Where an image appears, leave it out; otherwise repeat the data exactly.

(Provided entries)

┌────────

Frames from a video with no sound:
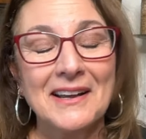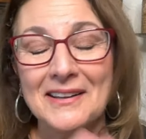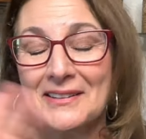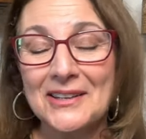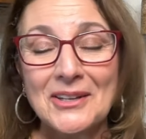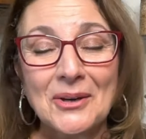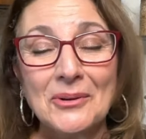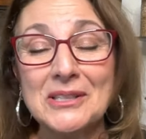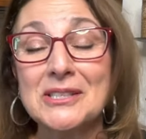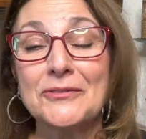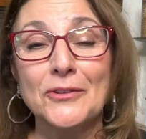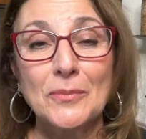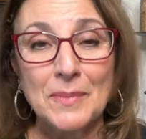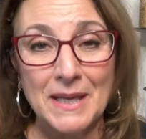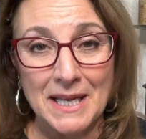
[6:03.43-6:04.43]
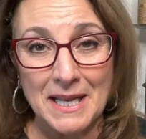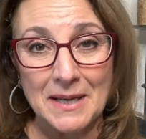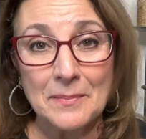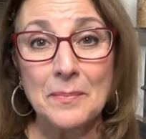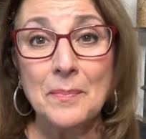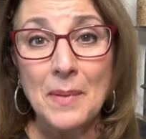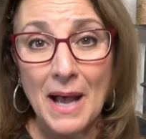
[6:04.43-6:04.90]
it's forbidden.
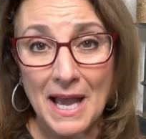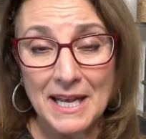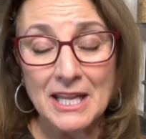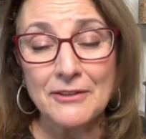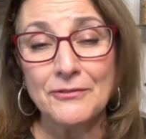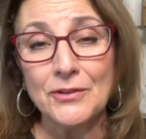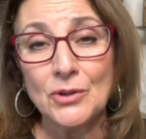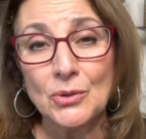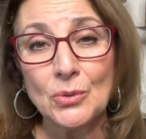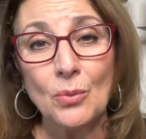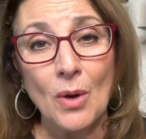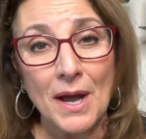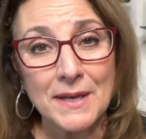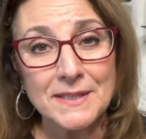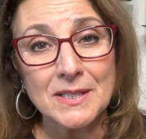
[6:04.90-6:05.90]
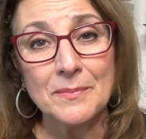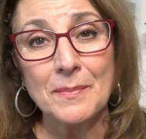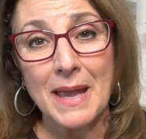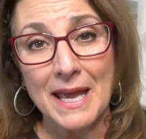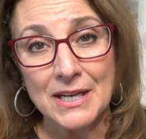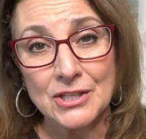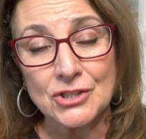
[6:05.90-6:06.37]
But if you want to
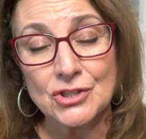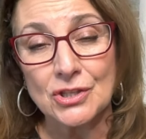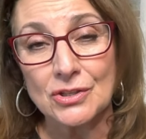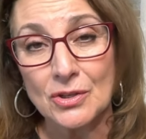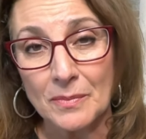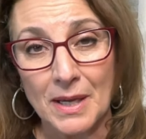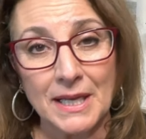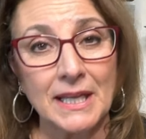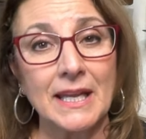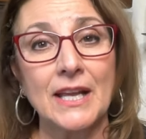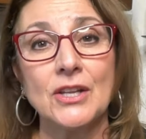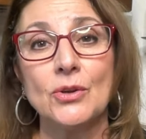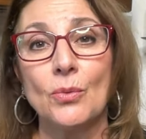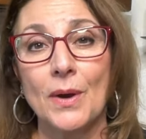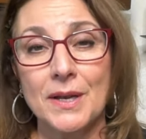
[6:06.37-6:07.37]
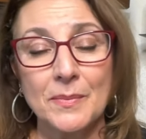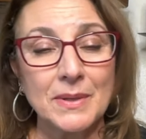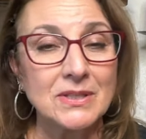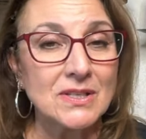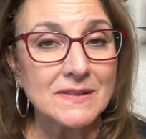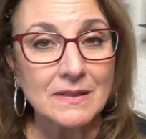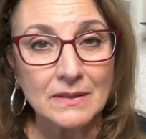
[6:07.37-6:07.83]
manage your money and you want to be
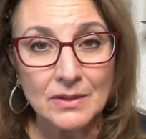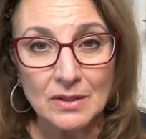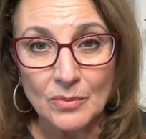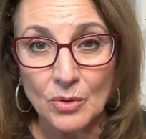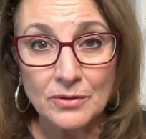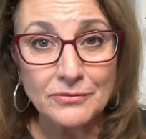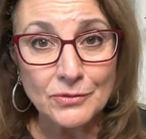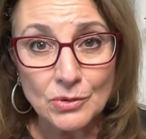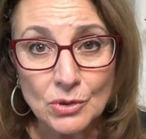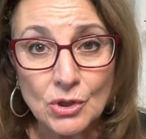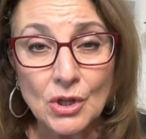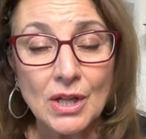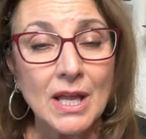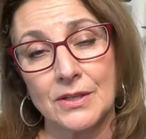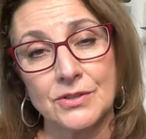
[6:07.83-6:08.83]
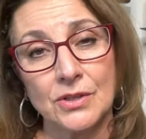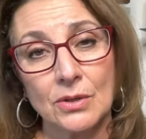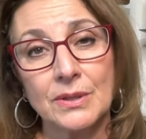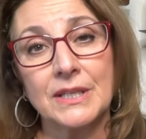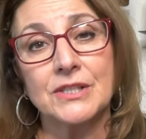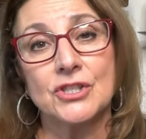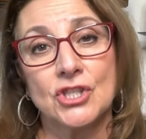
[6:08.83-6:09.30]
just a little more frugal,
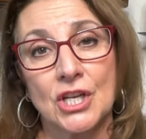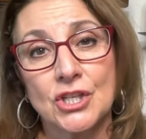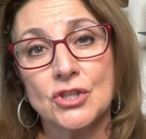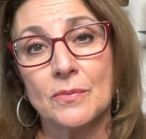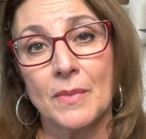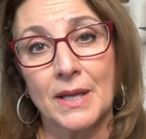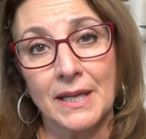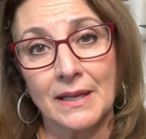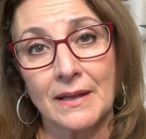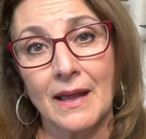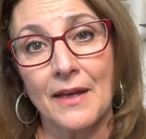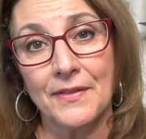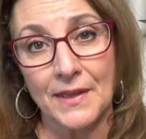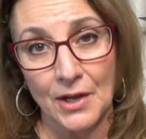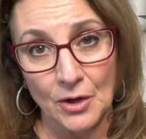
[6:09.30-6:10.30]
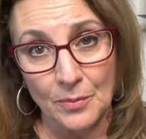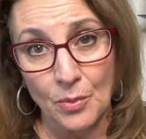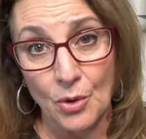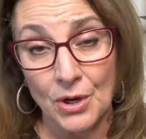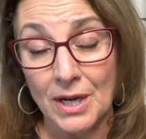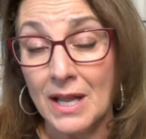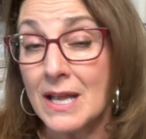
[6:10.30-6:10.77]
don't exchange your money at the
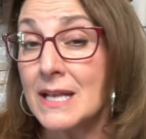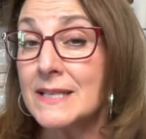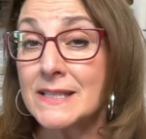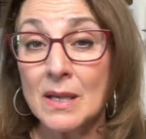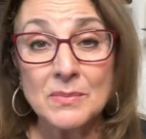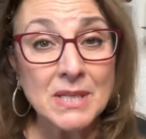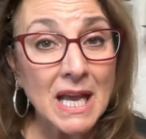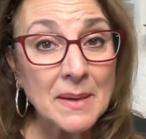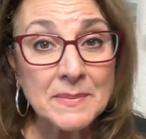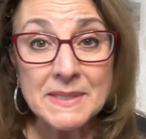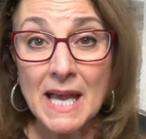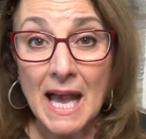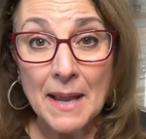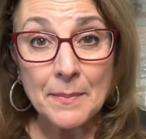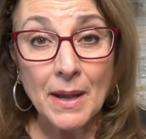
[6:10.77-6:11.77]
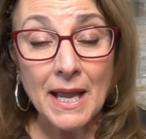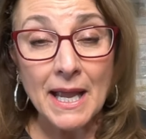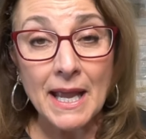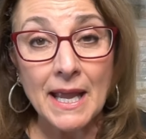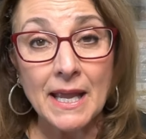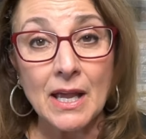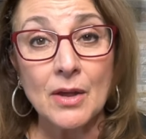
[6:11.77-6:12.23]
airport. Sometimes I
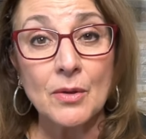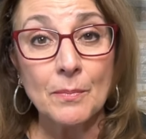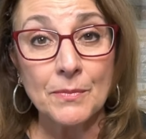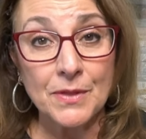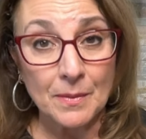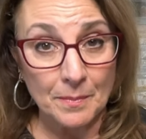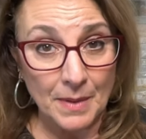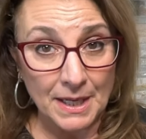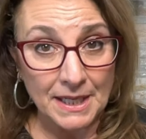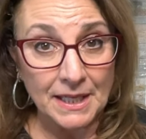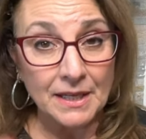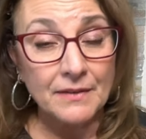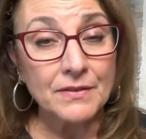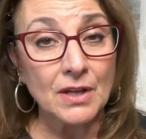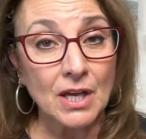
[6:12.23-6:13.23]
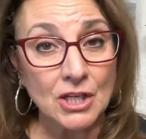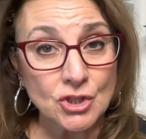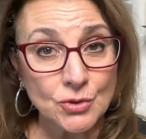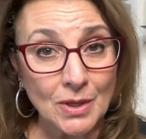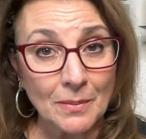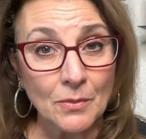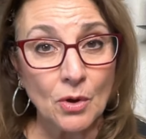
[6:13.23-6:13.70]
buy the money of the
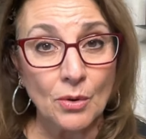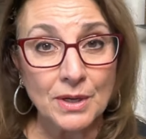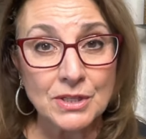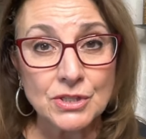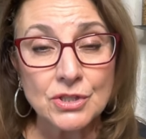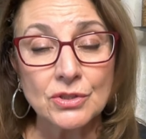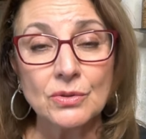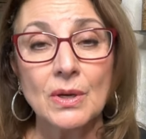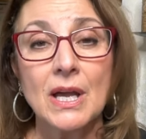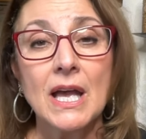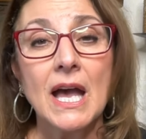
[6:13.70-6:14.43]
country I'm going to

└────────

(Written response)
Frames from a video with no sound:
[6:03.43-6:04.43]
[6:04.43-6:04.90]
it's forbidden.
[6:04.90-6:05.90]
[6:05.90-6:06.37]
But if you want to
[6:06.37-6:07.37]
[6:07.37-6:07.83]
manage your money and you want to be
[6:07.83-6:08.83]
[6:08.83-6:09.30]
just a little more frugal,
[6:09.30-6:10.30]
[6:10.30-6:10.77]
don't exchange your money at the
[6:10.77-6:11.77]
[6:11.77-6:12.23]
airport. Sometimes I
[6:12.23-6:13.23]
[6:13.23-6:13.70]
buy the money of the
[6:13.70-6:14.43]
country I'm going to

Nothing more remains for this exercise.